By: +David Herron; Date: 2011-05-03 13:41
To start at the beginning we turn to a blog post by Alex Russel titled " Comet: Low Latency Data for the Browser" (it appears you'll have to yahoogle the phrase and then look at the google cache copy of the page). He was co-creator of the Dojo toolkit, co-creator of cometD, and co-author of the Bayeux Protocol, all of which circle around the COMET protocol. It focuses on "low latency data transfer to the browser" where a COMET application "can deliver data to the client at any time, not only in response to user input" where the data is "delivered over a single, previously-opened connection". The model is radically different from the traditional model of a browser opening an HTTP connection, doing a GET or PUSH, receiving data from the server, then closing the connection.
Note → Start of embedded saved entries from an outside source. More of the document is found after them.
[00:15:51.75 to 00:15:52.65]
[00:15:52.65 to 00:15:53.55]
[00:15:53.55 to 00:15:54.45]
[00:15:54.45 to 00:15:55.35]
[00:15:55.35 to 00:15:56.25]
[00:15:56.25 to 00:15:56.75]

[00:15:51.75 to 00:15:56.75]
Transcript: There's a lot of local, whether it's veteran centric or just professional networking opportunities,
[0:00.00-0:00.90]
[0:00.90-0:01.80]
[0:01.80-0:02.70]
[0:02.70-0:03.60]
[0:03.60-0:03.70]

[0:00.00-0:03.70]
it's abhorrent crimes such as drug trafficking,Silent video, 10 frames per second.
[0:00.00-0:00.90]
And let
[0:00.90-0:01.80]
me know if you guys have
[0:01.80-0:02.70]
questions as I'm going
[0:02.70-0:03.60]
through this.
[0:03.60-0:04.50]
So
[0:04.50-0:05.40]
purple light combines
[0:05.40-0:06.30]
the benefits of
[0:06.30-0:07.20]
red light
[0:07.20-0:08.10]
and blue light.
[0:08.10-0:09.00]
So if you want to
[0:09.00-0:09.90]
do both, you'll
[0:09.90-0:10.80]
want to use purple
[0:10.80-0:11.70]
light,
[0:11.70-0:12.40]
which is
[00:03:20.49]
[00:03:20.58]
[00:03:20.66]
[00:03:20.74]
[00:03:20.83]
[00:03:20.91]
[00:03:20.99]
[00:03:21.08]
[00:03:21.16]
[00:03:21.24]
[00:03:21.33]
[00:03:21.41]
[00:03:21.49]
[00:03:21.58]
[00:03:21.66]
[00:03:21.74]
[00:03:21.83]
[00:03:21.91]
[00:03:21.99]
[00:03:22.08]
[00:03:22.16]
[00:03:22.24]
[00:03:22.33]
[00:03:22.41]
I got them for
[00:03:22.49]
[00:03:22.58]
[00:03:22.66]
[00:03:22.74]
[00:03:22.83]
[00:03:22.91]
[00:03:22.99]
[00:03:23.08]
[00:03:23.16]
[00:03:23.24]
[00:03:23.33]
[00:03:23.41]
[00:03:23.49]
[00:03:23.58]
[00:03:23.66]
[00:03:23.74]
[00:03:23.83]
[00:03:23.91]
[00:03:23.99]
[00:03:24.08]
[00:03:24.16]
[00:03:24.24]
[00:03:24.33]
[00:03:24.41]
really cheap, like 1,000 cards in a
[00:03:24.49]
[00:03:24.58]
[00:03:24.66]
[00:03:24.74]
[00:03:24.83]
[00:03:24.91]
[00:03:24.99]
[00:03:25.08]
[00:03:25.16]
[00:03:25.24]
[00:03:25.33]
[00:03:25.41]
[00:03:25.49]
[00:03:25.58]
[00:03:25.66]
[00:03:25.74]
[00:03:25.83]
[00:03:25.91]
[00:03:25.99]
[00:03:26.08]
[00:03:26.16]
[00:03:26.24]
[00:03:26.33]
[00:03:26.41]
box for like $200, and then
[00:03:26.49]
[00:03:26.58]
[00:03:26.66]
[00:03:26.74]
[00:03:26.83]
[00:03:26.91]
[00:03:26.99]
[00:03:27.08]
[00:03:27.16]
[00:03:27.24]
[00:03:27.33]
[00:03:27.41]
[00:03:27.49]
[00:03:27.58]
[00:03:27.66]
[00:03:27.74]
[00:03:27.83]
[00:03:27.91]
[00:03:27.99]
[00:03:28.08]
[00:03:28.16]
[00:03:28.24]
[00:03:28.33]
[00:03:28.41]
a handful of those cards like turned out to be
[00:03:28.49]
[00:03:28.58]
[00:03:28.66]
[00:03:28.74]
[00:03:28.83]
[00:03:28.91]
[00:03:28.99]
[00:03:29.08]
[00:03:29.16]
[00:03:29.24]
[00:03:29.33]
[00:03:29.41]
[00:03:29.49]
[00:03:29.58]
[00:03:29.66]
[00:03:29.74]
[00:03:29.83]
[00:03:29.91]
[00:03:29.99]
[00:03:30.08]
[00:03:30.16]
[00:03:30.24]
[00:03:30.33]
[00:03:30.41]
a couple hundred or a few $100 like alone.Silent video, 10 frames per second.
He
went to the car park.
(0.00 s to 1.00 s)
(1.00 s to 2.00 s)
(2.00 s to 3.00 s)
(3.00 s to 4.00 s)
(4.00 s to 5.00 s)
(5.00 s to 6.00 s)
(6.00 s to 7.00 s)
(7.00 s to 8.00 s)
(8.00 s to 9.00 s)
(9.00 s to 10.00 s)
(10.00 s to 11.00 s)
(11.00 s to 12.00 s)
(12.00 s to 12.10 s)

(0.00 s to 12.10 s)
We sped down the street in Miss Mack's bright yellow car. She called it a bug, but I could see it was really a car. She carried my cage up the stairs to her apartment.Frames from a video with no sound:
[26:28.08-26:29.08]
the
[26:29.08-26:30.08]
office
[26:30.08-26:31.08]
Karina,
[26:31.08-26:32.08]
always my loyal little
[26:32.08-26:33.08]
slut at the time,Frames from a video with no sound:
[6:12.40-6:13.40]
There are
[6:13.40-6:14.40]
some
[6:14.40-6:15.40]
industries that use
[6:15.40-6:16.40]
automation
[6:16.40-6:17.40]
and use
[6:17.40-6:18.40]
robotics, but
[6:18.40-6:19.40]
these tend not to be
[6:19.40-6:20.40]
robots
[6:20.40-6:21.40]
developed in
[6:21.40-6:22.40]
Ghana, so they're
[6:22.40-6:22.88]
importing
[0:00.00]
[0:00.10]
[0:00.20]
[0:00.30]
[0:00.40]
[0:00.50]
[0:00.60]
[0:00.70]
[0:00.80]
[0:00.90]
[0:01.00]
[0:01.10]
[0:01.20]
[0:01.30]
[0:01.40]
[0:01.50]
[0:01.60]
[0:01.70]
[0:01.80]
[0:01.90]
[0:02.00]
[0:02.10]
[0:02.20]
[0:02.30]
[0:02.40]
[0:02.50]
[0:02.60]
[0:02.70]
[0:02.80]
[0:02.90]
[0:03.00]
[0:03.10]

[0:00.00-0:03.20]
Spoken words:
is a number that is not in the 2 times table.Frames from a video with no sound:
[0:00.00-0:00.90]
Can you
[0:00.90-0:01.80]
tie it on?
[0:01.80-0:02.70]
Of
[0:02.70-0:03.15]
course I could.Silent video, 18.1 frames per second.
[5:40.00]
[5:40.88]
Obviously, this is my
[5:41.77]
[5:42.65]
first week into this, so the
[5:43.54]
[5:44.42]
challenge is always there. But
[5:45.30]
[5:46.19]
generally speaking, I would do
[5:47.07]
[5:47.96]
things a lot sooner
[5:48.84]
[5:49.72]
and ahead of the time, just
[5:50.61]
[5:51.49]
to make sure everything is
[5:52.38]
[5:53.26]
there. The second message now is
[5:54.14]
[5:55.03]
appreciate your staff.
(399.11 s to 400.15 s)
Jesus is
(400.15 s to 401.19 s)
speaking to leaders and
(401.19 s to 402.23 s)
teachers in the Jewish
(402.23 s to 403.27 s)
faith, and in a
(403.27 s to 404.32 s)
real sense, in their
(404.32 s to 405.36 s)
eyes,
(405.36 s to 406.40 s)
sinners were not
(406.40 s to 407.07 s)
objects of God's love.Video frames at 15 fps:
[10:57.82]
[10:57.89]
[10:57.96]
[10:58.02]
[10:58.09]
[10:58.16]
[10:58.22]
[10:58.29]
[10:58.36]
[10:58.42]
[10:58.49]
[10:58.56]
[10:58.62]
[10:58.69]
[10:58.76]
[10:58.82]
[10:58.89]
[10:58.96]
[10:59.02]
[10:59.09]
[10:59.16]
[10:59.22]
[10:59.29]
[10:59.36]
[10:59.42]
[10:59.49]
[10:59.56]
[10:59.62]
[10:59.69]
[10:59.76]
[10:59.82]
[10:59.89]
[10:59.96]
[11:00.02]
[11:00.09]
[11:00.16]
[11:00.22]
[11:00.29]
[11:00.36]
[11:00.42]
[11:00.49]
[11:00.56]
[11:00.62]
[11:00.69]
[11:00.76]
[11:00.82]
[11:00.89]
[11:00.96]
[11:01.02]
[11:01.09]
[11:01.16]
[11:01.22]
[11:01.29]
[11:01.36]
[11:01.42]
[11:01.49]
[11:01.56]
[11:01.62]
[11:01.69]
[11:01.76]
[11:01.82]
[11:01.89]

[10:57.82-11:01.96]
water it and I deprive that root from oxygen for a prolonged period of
Because a "previously-opened connection" is maintained between server and browser it means servers will see large numbers of open connections. Apache, and other thread-per-connection server architectures, do not scale well with large numbers of connections.
Alex's blog posts suggests that a "long lived page" will go "stale" and that if the page were to maintain a connection to the server the server could update the page as new content arrives on the page. From his discussion I am imagining scenarios with reader generated comments or discussion. For example on twitter.com, as new tweets the twitter servers notify you of the new tweets. For example, facebook.com will nowadays notify you of comments while you're doing other things. For example, you can imagine a blog commenting system which dynamically updates the comment thread on the page as readers add comments. The disqus commenting system almost implements that idea.
Alex suggested "New server software is often required to make applications built using Comet scale" because of the maintained open connection to the server for each browser (client). He went on to suggest "event-driven IO on the server side" as the solution, and named off some possible solutions. Apache was supposed to "provide a Comet-ready worker module in the upcoming 2.2 release" and he named "tools like Twisted, POE, Nevow, mod_pubsub, and other higher-level event-driven IO abstractions". Modern OS's all now "support some sort of kernel-level event-driven IO system" and in Java the NIO layer is a good basis for event driven IO, which has in turn led to implementations in Java appservers like Tomcat.
He asks to imagine an AJAX request that starts with an HTTP GET. The data might not be available and rather than just close the connection the server leaves it open and then sends back the HTTP response when the data is available. Then, it leaves the HTTP connection open and as further data arrives the server sends that data as well.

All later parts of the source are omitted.